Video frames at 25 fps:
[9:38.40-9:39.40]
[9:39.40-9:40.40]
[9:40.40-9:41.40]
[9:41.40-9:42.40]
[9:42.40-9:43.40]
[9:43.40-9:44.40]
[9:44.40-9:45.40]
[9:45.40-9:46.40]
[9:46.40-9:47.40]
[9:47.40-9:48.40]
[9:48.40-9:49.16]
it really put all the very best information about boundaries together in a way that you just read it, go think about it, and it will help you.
◆ ◆ ◆ ◆ ◆
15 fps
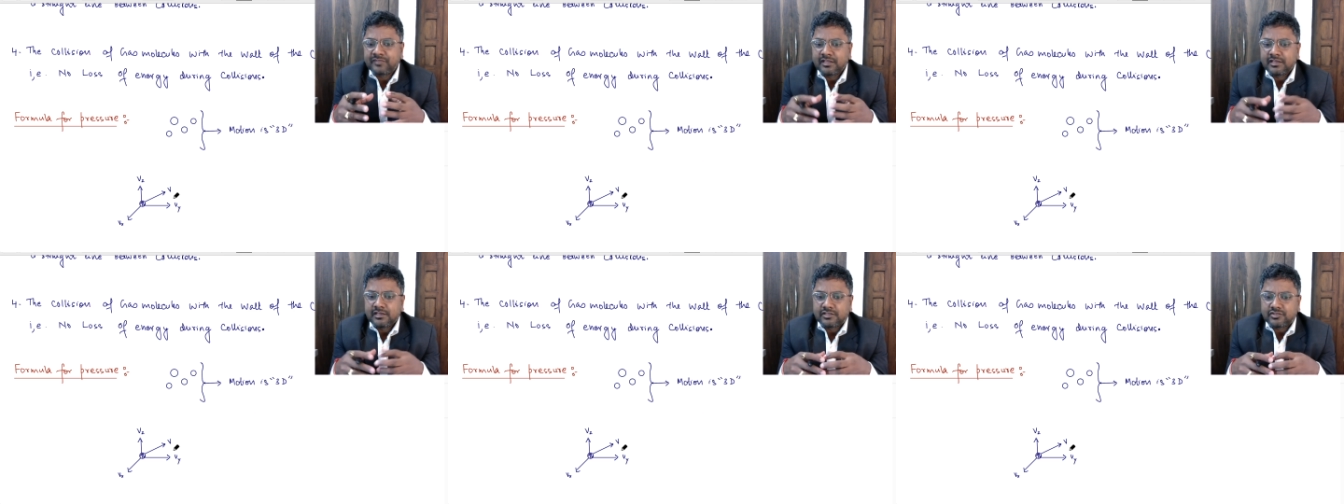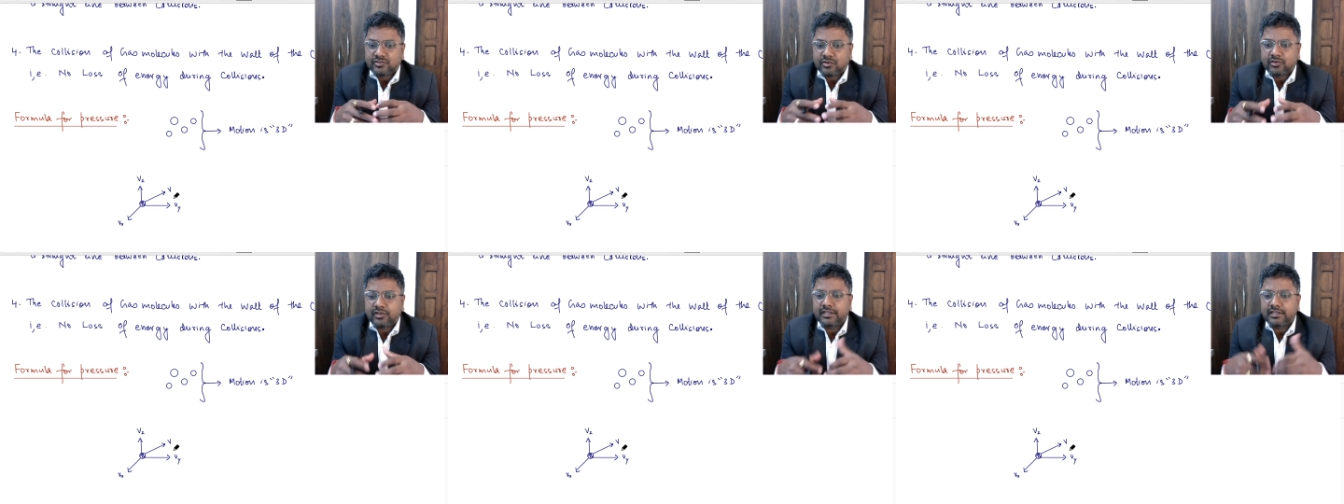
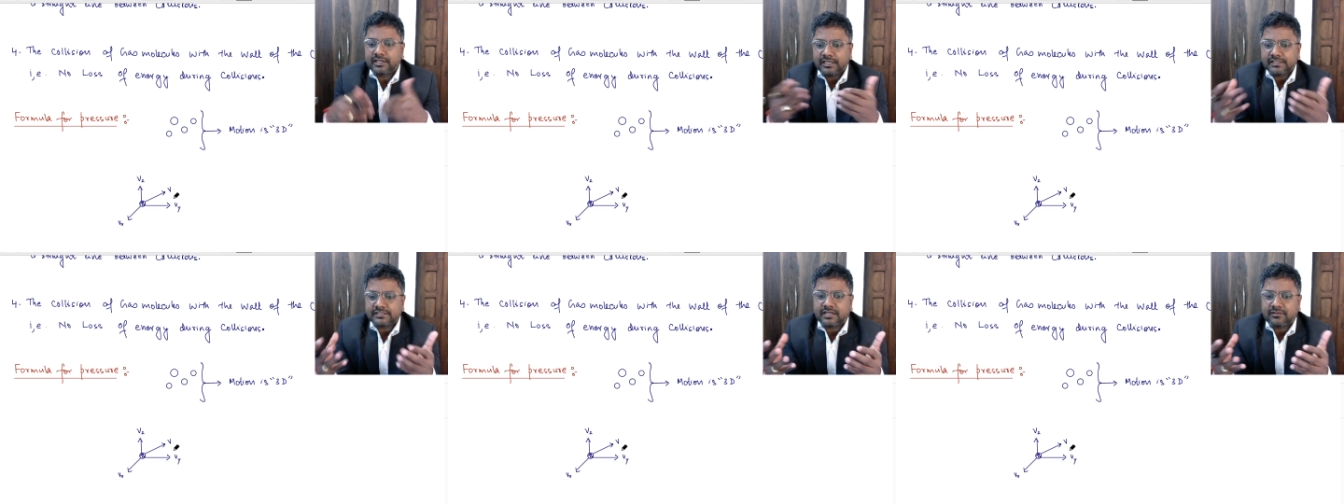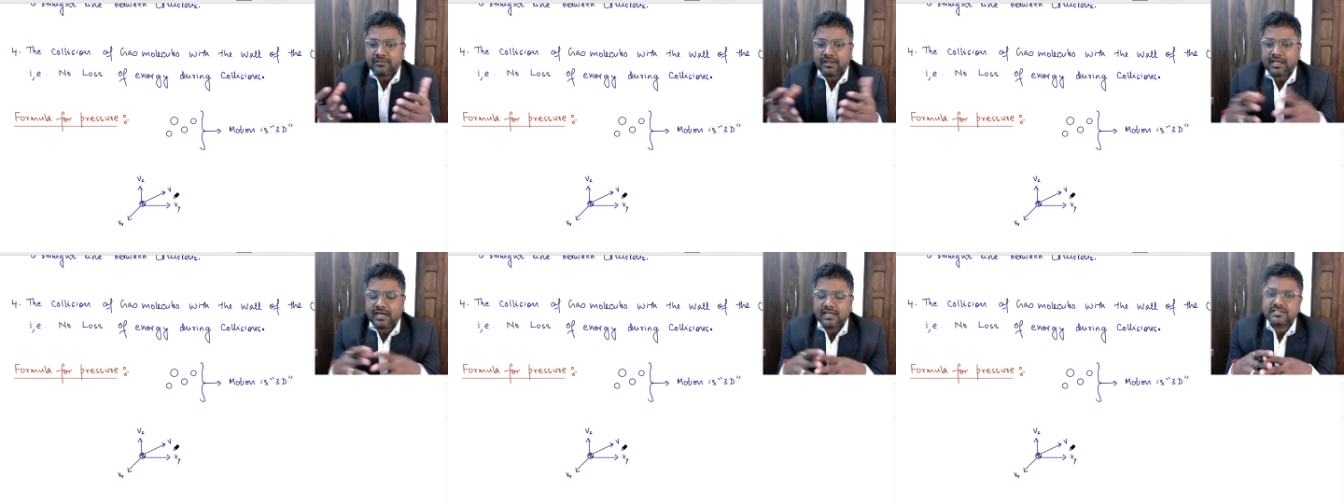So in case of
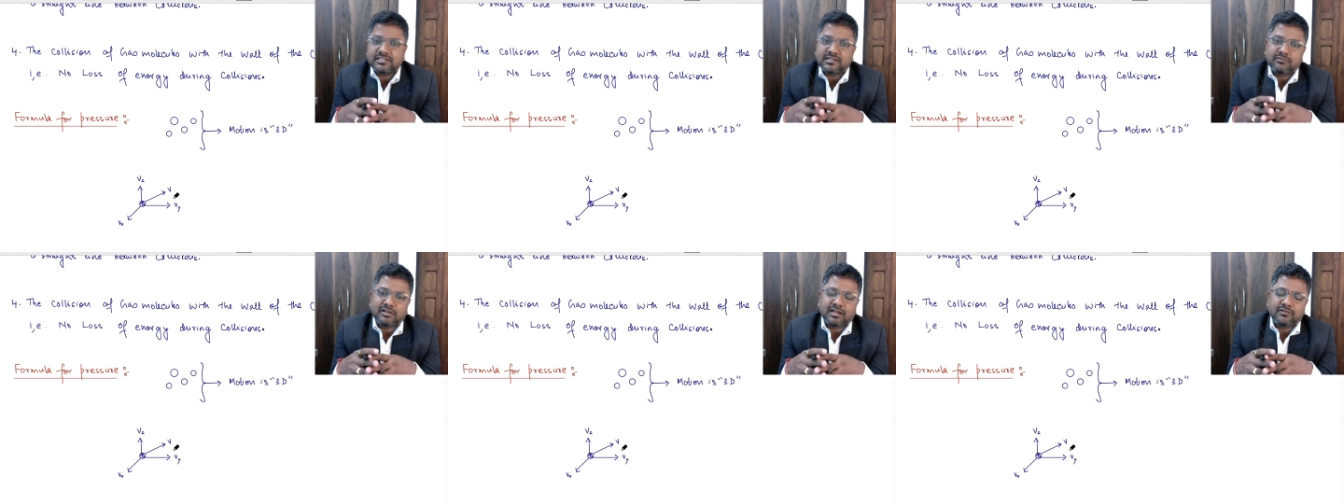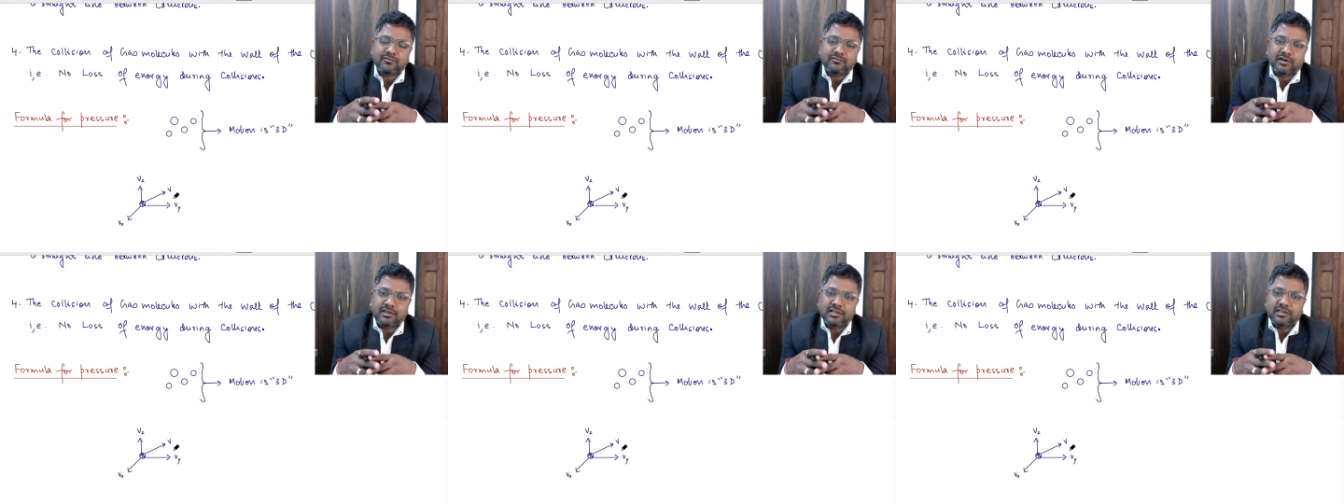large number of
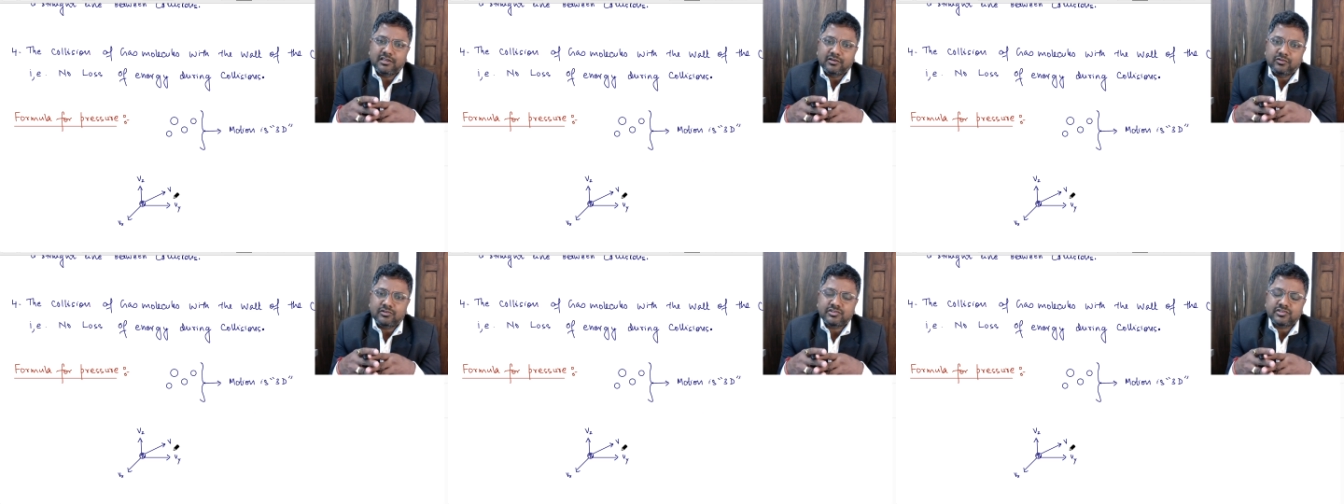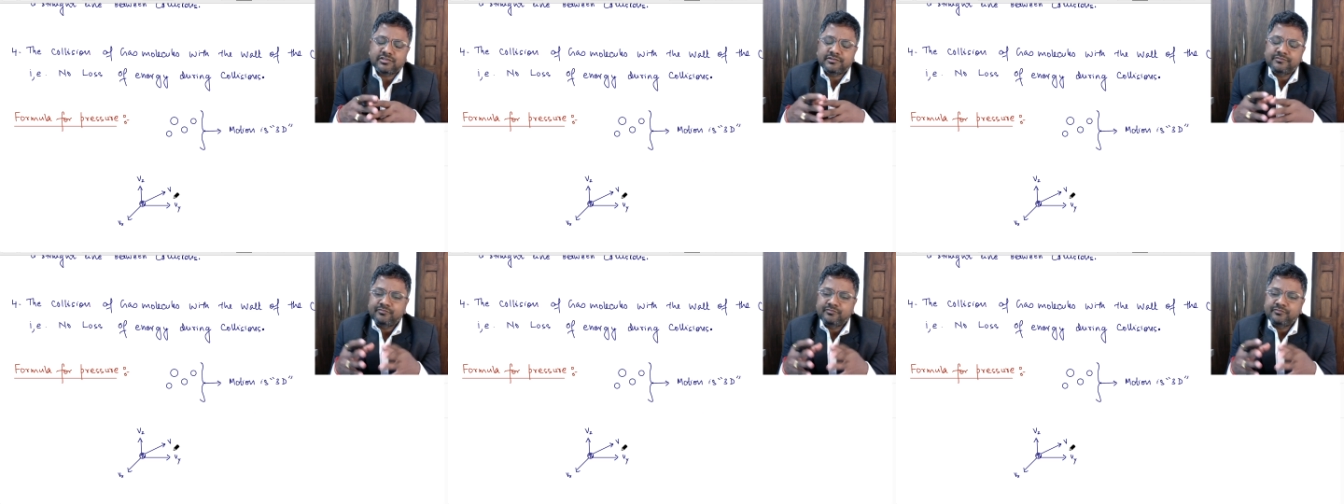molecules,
◆ ◆ ◆ ◆ ◆
What the task asks:
Retype only this portion of the data above: the line containing "[9:39.40-9:40.40]", the line containing "[9:47.40-9:48.40]", and all lines between them, exactly.

Exercise response:
[9:39.40-9:40.40]
[9:40.40-9:41.40]
[9:41.40-9:42.40]
[9:42.40-9:43.40]
[9:43.40-9:44.40]
[9:44.40-9:45.40]
[9:45.40-9:46.40]
[9:46.40-9:47.40]
[9:47.40-9:48.40]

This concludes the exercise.